Dans une décision rendue le 29 octobre 2015, la Cour de cassation saisie d’un pourvoi dirigé contre un arrêt rendu par la Chambre spéciale des expropriations de la cour d’appel de Douai est revenue sur la notion fondamentale en droit de l’expropriation, de terrain de situation privilégiée.

D’origine purement jurisprudentielle, cette notion englobe les parcelles qui ne peuvent être regardées ni comme des terrains à bâtir, ni comme des terrains agricoles.

Le Code de l’expropriation définit en effet restrictivement, dans son article L.322-3, la notion de terrain à bâtir.

Pour être qualifié comme tel, un terrain doit tout à la fois être situé dans un secteur constructible au document d’urbanisme et être desservi de manière effective par une voie d’accès et par des réseaux situés à proximité et d’une dimension adaptée à la capacité de construction de la parcelle.

Tirant le constat que bien des terrains ne pouvaient recevoir la qualification de terrain à bâtir mais que pour autant, ils n’étaient pas dénués d’intérêt au regard notamment de la présence de certains éléments d’équipements ou d’une situation géographique favorable (à proximité de zones urbanisées notamment), la Cour de cassation a reconnu l’existence de la catégorie intermédiaire dite des « terrains de situation privilégiée » (Cass. 3ème civ. 1er déc. 1993, Vigoureux c/ SNCF ; Cass. 3ème civ. 11 février 1998, Cne d’Othis c/ Taillade).

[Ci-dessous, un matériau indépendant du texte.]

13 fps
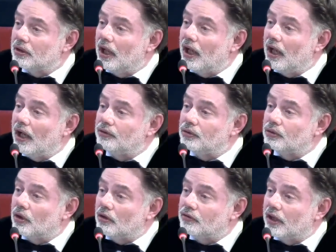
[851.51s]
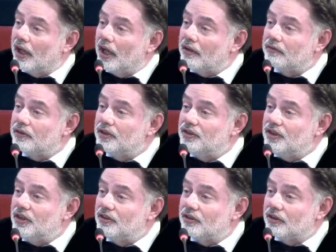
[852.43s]
and to cover every
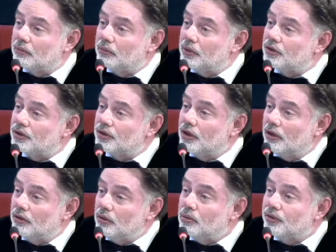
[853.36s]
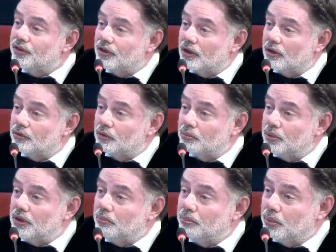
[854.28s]
detail which you consider to
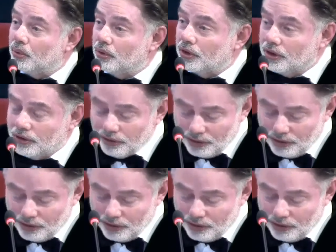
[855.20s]
be important.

Outre l’intérêt purement juridique attaché à cette notion, cette création a eu un fort impact en termes financier pour les collectivités puisqu’elle a induit une forte majoration des indemnités dans le cadre de leur procédure d’expropriation, pour le plus grand bonheur des propriétaires qui, sans pouvoir prétendre à une indemnisation correspondant à une valeur de terrain à bâtir, se voyaient toutefois attribuer une valeur sensiblement supérieure à celle correspondant à des terres à vocation agricole sans spécificité particulière.

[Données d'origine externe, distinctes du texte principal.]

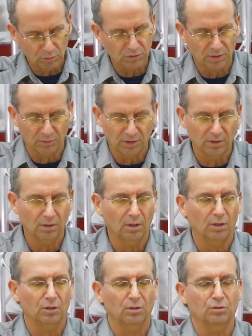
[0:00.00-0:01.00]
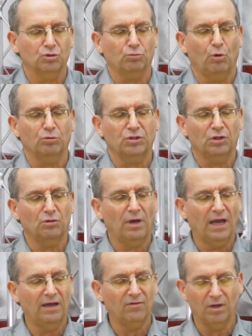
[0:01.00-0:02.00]
some of the strokes that you
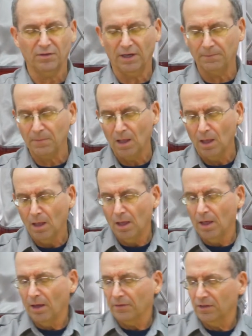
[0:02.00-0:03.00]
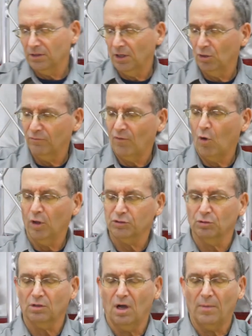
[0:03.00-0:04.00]
have on that. Then they have
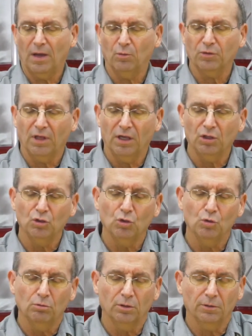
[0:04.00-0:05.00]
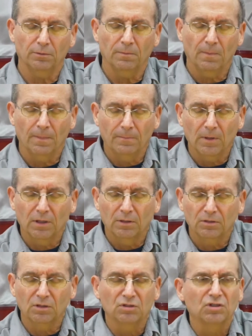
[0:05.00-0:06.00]
also come out with a newer
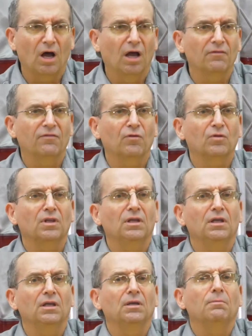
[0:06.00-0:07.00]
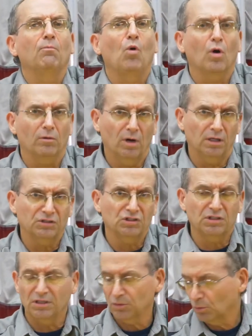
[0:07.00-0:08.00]
design for the boron
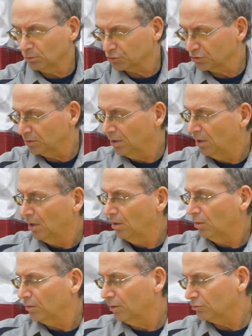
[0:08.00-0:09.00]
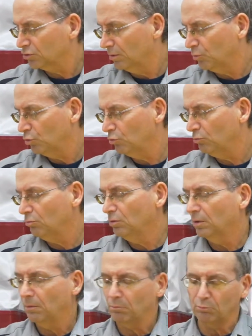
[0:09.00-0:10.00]
steels. There's some new
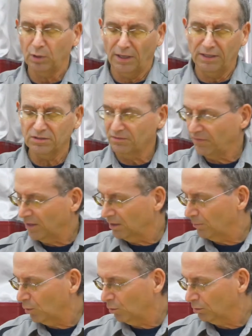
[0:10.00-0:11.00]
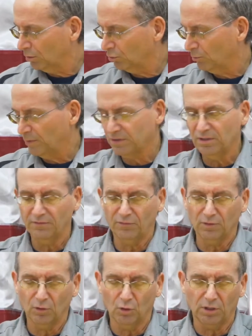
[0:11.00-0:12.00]
blades available, a little bit
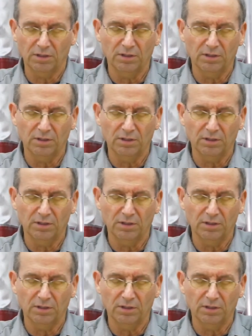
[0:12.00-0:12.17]
different looking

En pratique, dans l’hypothèse où la qualification de terrain à bâtir est retenue, cela interdit toutefois au juge d’allouer à l’exproprié une indemnité d’éviction agricole (Cass. 3ème civ. 11 juillet 2001) ou encore une indemnité pour suppression de plantations (Cass. 3ème civ. 6 février 2002).

La question se posait de savoir si le même raisonnement pouvait être appliqué pour les terrains de situation privilégiée.

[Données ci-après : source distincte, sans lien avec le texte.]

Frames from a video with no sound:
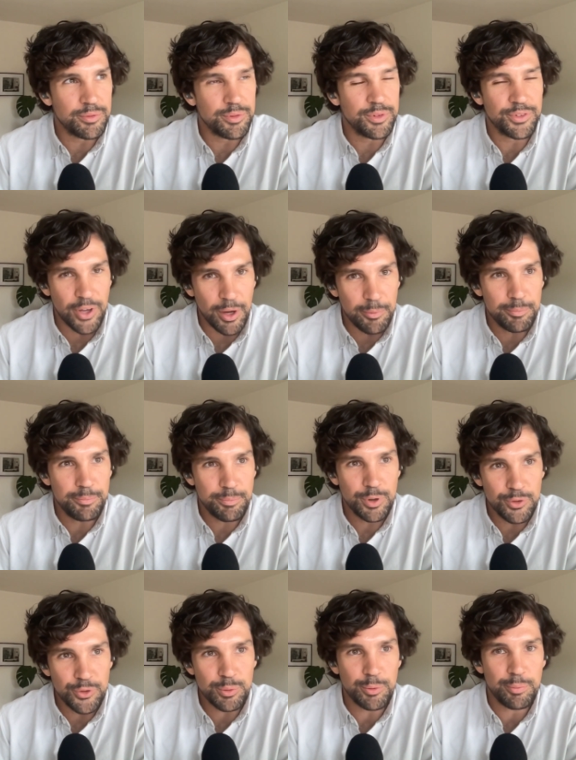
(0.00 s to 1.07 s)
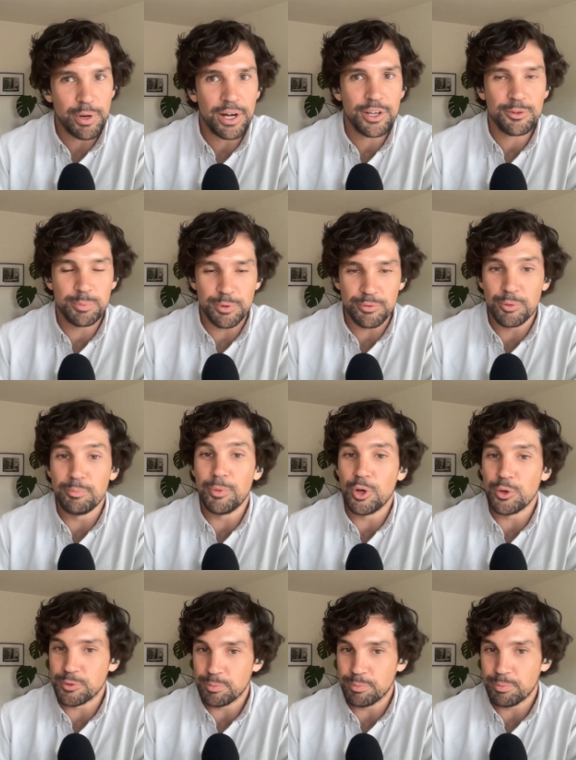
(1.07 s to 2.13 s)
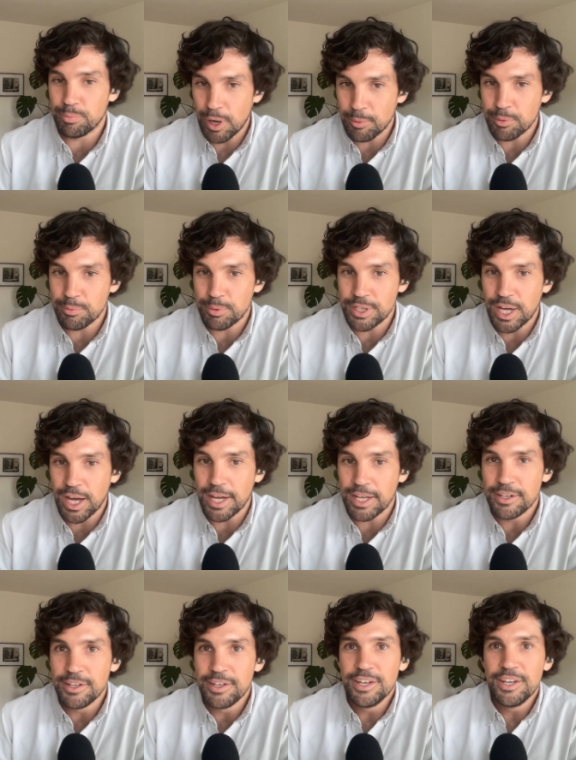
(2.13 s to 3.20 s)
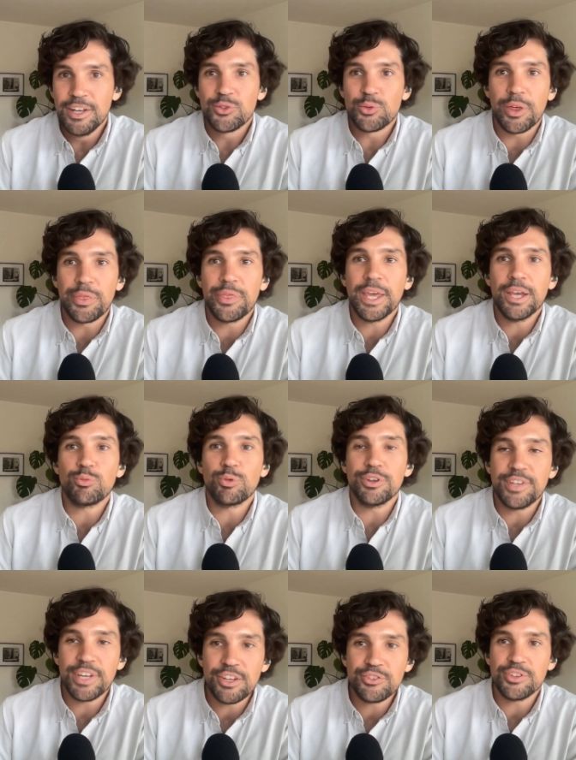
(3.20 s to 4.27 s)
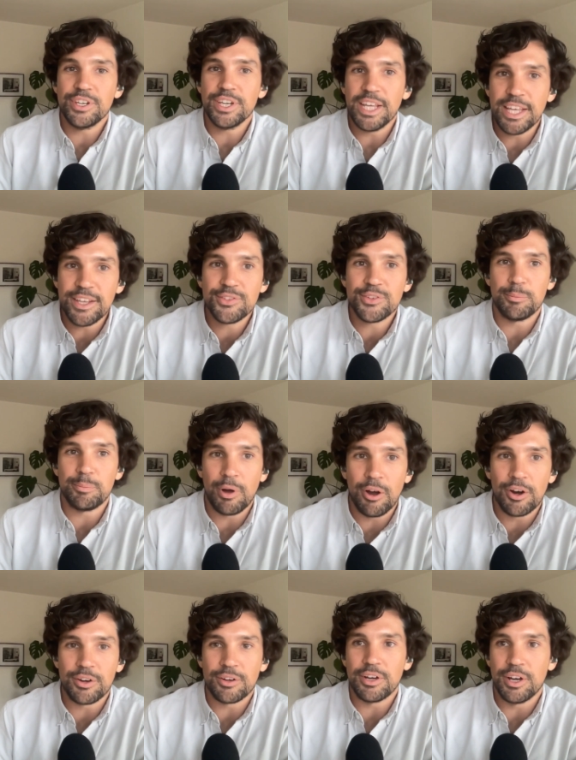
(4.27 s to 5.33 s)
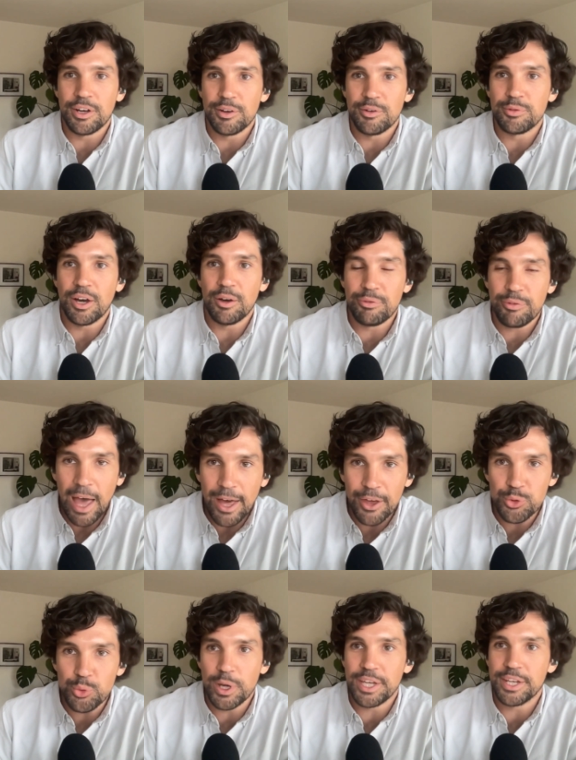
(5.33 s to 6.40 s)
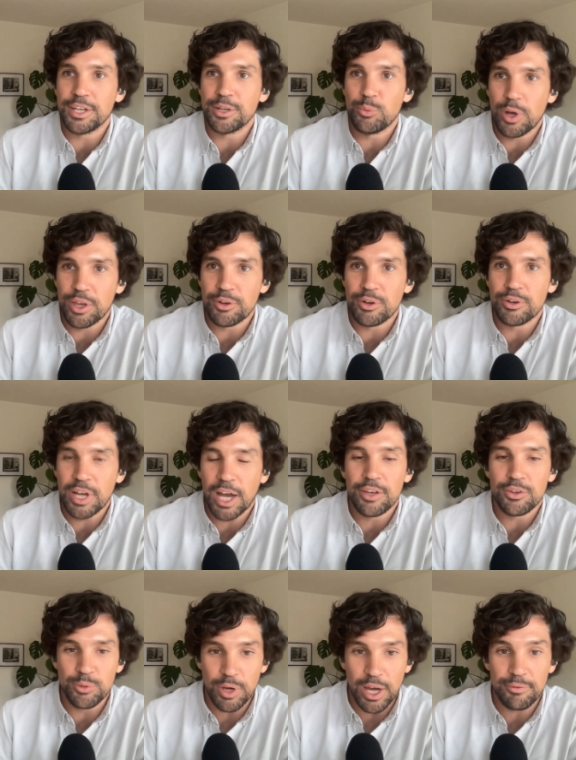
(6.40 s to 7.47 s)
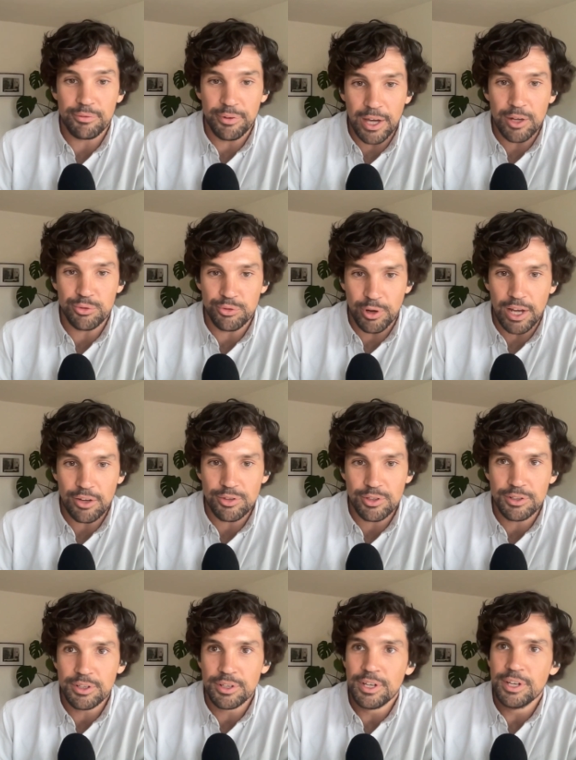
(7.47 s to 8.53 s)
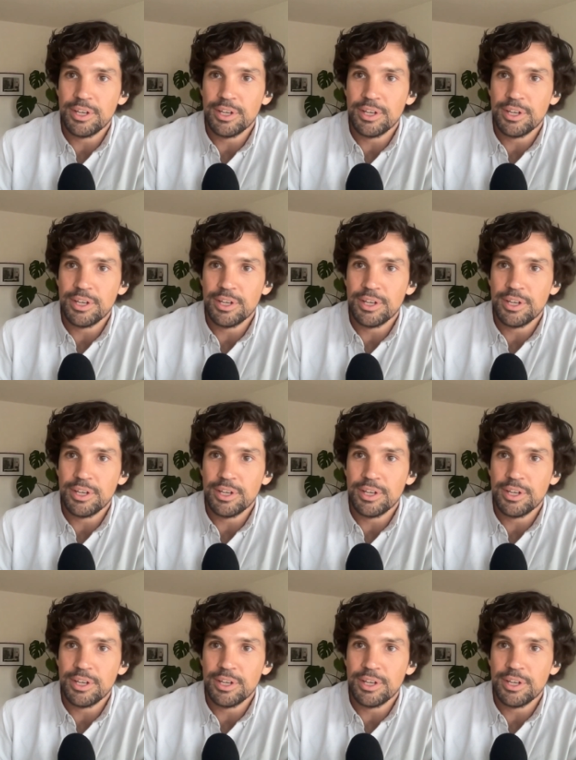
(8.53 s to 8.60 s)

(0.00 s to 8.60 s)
some consumer products, but for most, probably not. So I think retention is a part of evaluating whether or not you have found traction.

Dans l’arrêt susvisé du 29 octobre 2015, la Cour de cassation a répondu par la négative à cette interrogation.

La Haute Juridiction a en effet tranché dans un sens très favorable aux expropriés, en rappelant que les parcelles de situation privilégiée conservent leur caractère de terrain agricole, ce qui ouvre droit à une indemnité d’éviction, le but étant que l’intégralité du préjudice direct, matériel et certain causé par l’expropriation soit réparé.